Lo so che in questa prima decade del 3° millennio la filosofia dominante dell'imprenditore è di avere uno share del 95% in un business di 1 miliardo di €. Sono anche pronto a concedere che forse questa è la filosofia giusta per chi opera nel mercato delle lavatrici o dei compressori ad aria. Ma per chi vuole operare nel mercato dei media questa filosofia porta ad avere uno share del 95% in un mercato da 1 milione di € dove c’è rosso garantito per tutti. Io penso sia preferibile puntare ad avere uno share del 5% in un mercato infinito da 1, 10, 100, 1000 miliardi di €, dove la componente media rimarrà 1 miliardo di € mentre i veri profitti si faranno altrove.
Sono questi forse sogni? È mai possibile che si riesca a coniugare la totale soddisfazione del cliente con la creazione di un business dei media redditizio? È mai possibile che si riesca a iniettare nel business dei media quel dinamismo che vediamo srotolarsi di fronte a noi con l’etichetta di Web 2.0 dove ogni giorno vediamo coniugate l’inventiva del tecnologo con la sagacia dell’imprenditore, invece di vedere riciclati modelli di business che sarebbero andati stretti ai tempi di Gutenberg?

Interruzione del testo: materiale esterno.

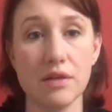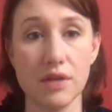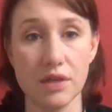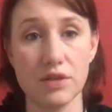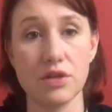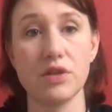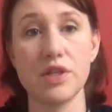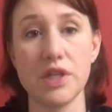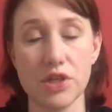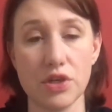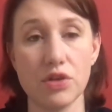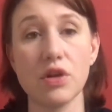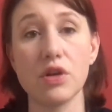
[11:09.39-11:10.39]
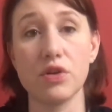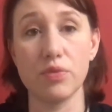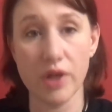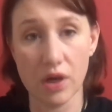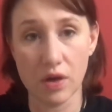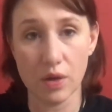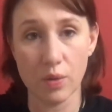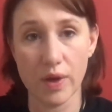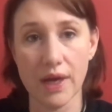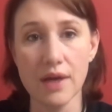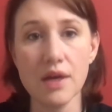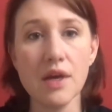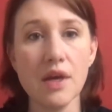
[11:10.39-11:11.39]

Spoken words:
I'd start teaching your dog to recall away.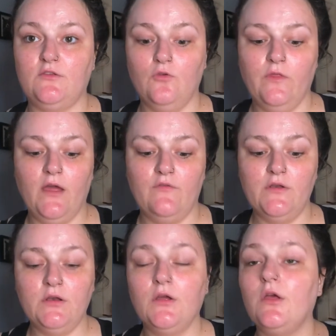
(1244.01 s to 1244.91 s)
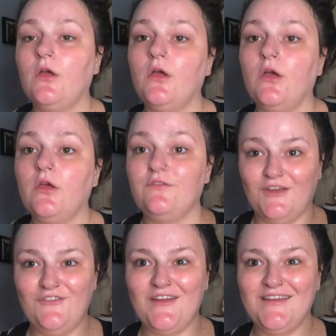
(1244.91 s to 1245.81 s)
to go in the oven, you've
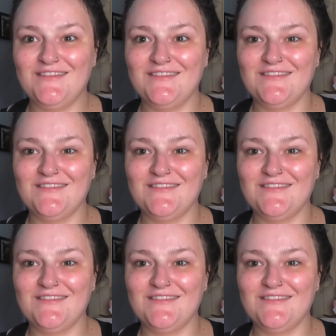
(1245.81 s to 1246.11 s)
done it right.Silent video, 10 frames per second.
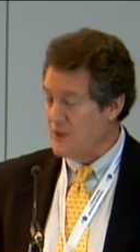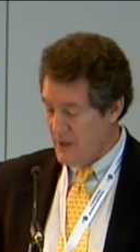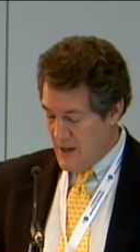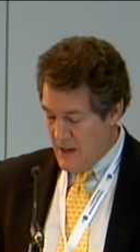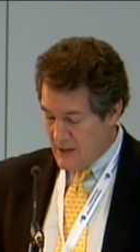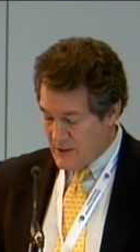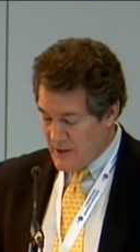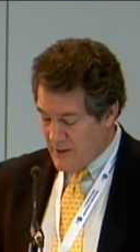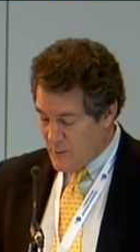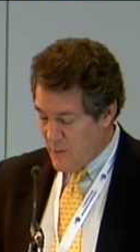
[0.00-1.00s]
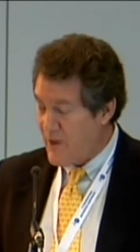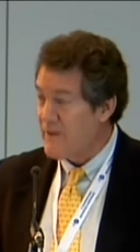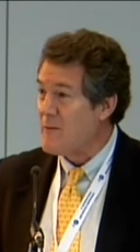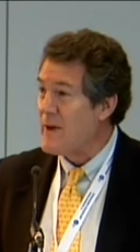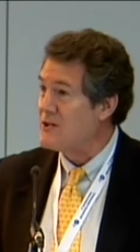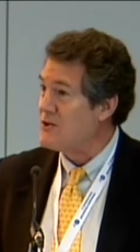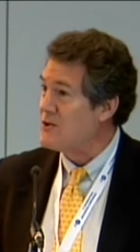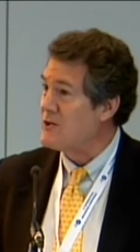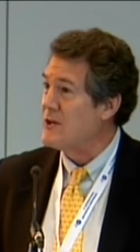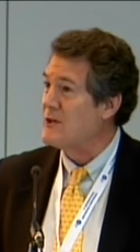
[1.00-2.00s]
So it's another part of the
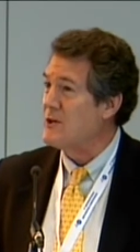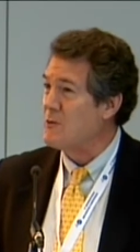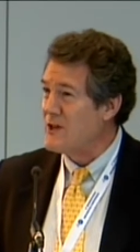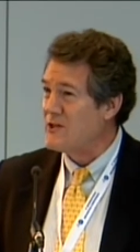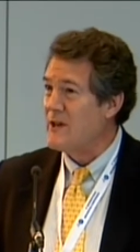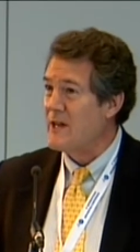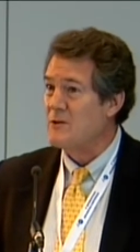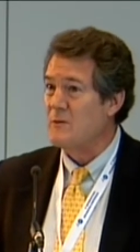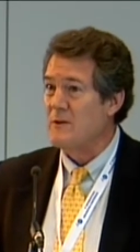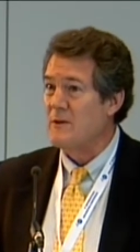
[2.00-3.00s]
message that uh, resonates with,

La domanda è difficile e non penso di riuscire ad elaborare una risposta completa e soddisfacente nei pochi minuti che mi sono stati assegnati. Ma due elementi di risposta ce l’ho. Il primo riguarda il business dell'imprenditore. Quello intelligente ha un modello di business capace di attrarre clienti, mentre quello inetto perde il suo tempo ad erigere steccati che li imprigionano - e li alienano.
Il secondo riguarda la tecnologia che deve essere di supporto alla strategia di attrazione, non di imprigionamento dei clienti. Quindi la tecnologia deve dare massima flessibilità per una gestione del ciclo di vita dei contenuti ed eventualmente della loro protezione sulla catena del valore, deve essere in grado di dare libero sfogo alla creazione di una quantità illimitata di nuovi modelli di business (i cosiddetti digital media business models), deve permettere di realizzare quelle cose che da sempre tutti hanno fatto con i media (i cosiddetti traditional rights and usages).
Questa tecnologia ha un nome: “DRM interoperabile” ed una paternità: Digital Media Project che ne sviluppa le specifiche. Una prima versione di queste, ancora di applicabilità limitata (portable device), è stata approvata 8 mesi fa ma la versione finale sarà approvata fra meno di due mesi alla vigilia dell’apertura delle Olimpiadi invernali a Torino. L’approvazione non sarà purtroppo a Torino perché il giorno 9 febbraio la città sarà off limitis per chi non ha a che fare con la neve, ma al Castello di San Giuseppe vicino ad Ivrea.